The storm also pushed winds to 52 mph at the Northern Colorado Regional Airport in Loveland and 35 mph at the Colorado Springs Airport.

Xcel Energy leaders preemptively cut power to approximately 50,000 customers in Boulder, Clear Creek, Jefferson, Larimer and Weld counties on Wednesday morning as the storm picked up, a move meant to prevent downed powerlines from starting wildfires.

As of 6:30 p.m., Xcel crews were responding to 176 unplanned outages affecting 113,560 customers in Adams, Denver, Jefferson, Boulder, Larimer, Weld, Arapahoe, Broomfield, Douglas, Eagle and Clear Creek counties, according to the utility’s outage map.

CORE Electric reported 16,313 customers without power in Clear Creek, Douglas, Jefferson, Park and Teller counties on Wednesday night.

Several school districts and colleges also preemptively canceled classes because of expected power outages, including the University of Colorado, Red Rocks Community College and schools in Clear Creek, Weld RE-4 and Poudre school districts.

Jeffco Public Schools canceled all Wednesday classes late Tuesday, which district officials said “reflects the consideration that went into it as well as the evolving nature of the situation.”

Joe Tucker, a manager at a Maverik gas station on Indiana Street in Arvada stocks shelves with chips, sunflower seeds and other snacks in the dark after power in the area was shut off during a strong wind storm on Dec. 17, 2025. (Photo by RJ Sangosti/The Denver Post)

Impacts of the winds rippled throughout Colorado’s transportation systems on Wednesday, with delays, closures and cancellations hitting highways, public transport and the Denver airport.

Colorado Department of Transportation officials closed several highways through the foothills and northern Colorado starting at noon and stopped high-profile vehicles, like tractor-trailers and RVs, from traveling on the Peak to Peak highway.

Road safety closures were still active as of 7 p.m.
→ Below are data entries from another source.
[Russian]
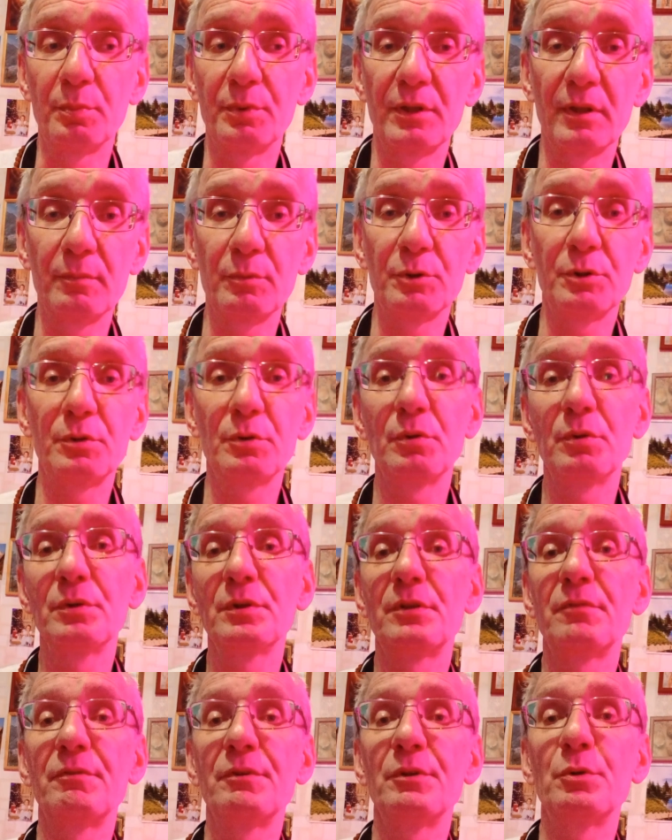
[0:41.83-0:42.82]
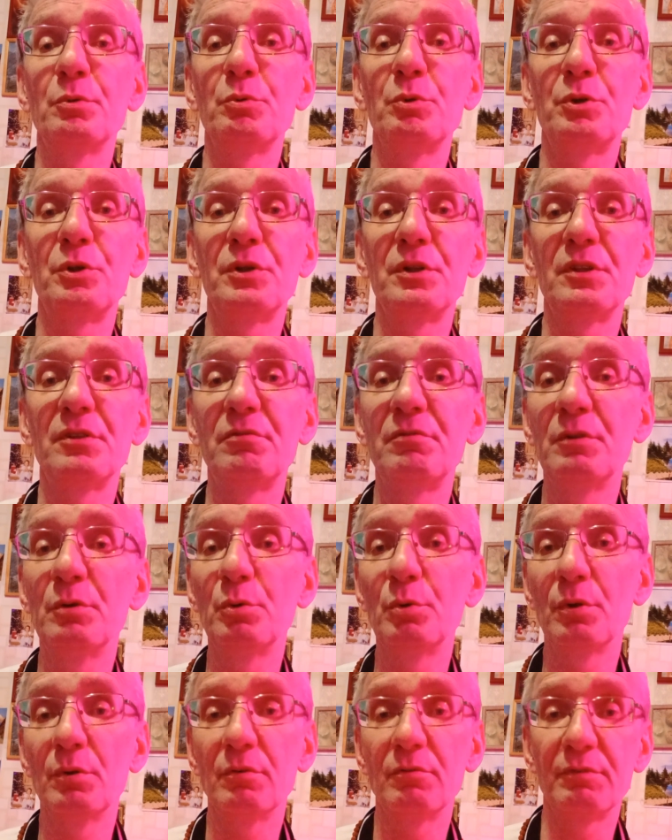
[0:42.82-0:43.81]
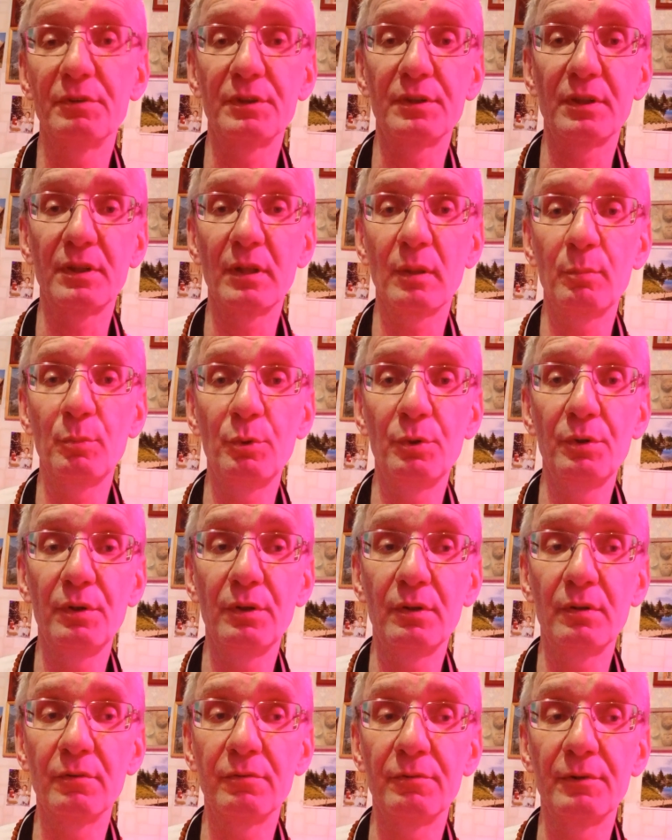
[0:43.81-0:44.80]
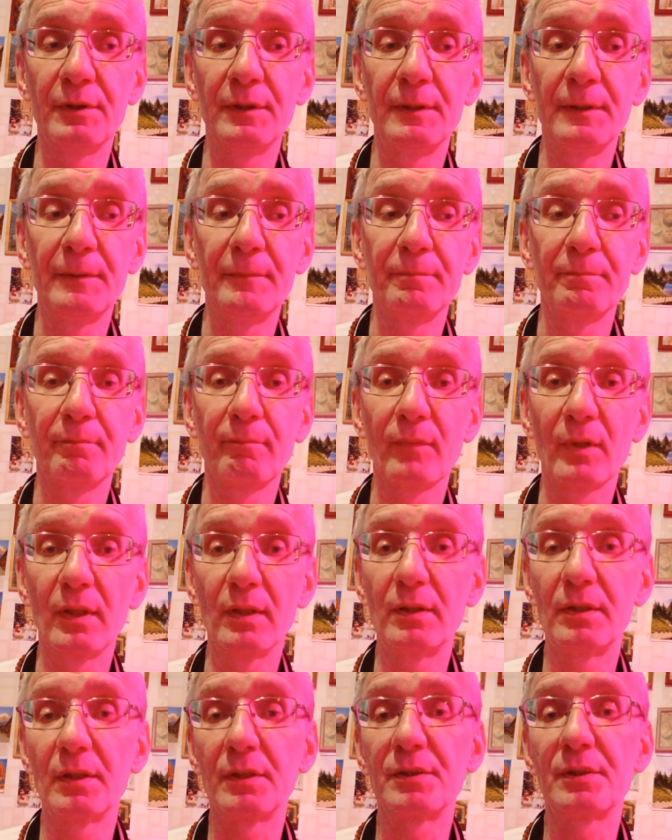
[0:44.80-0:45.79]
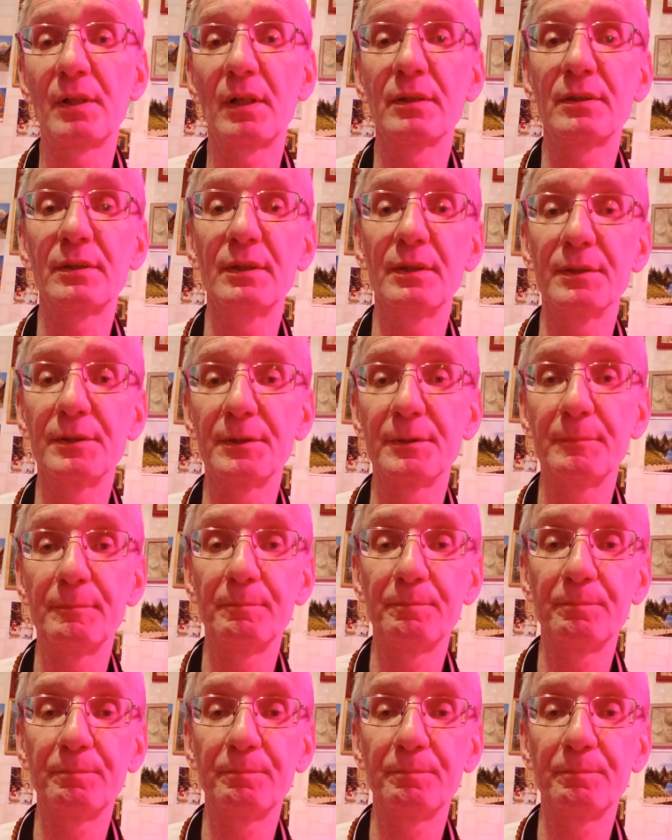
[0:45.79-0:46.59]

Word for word: потому что он связующее звено высокобойников, это экстрасенс,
Wednesday for U.S. 287 between Ted’s Place in Larimer County and the Wyoming state line; Colorado 93 between Colorado 128 and Colorado 72; Colorado 128 between McCaslin Boulevard and Colorado 93; and U.S. 36 north of Boulder to Lyons.

In the west metro area, planned power cuts caused the Regional Transportation District to close three light rail stations serving the W-Line between the Jefferson County Government Center Station in Golden to Union Station in Denver. RTD officials replaced train service with buses.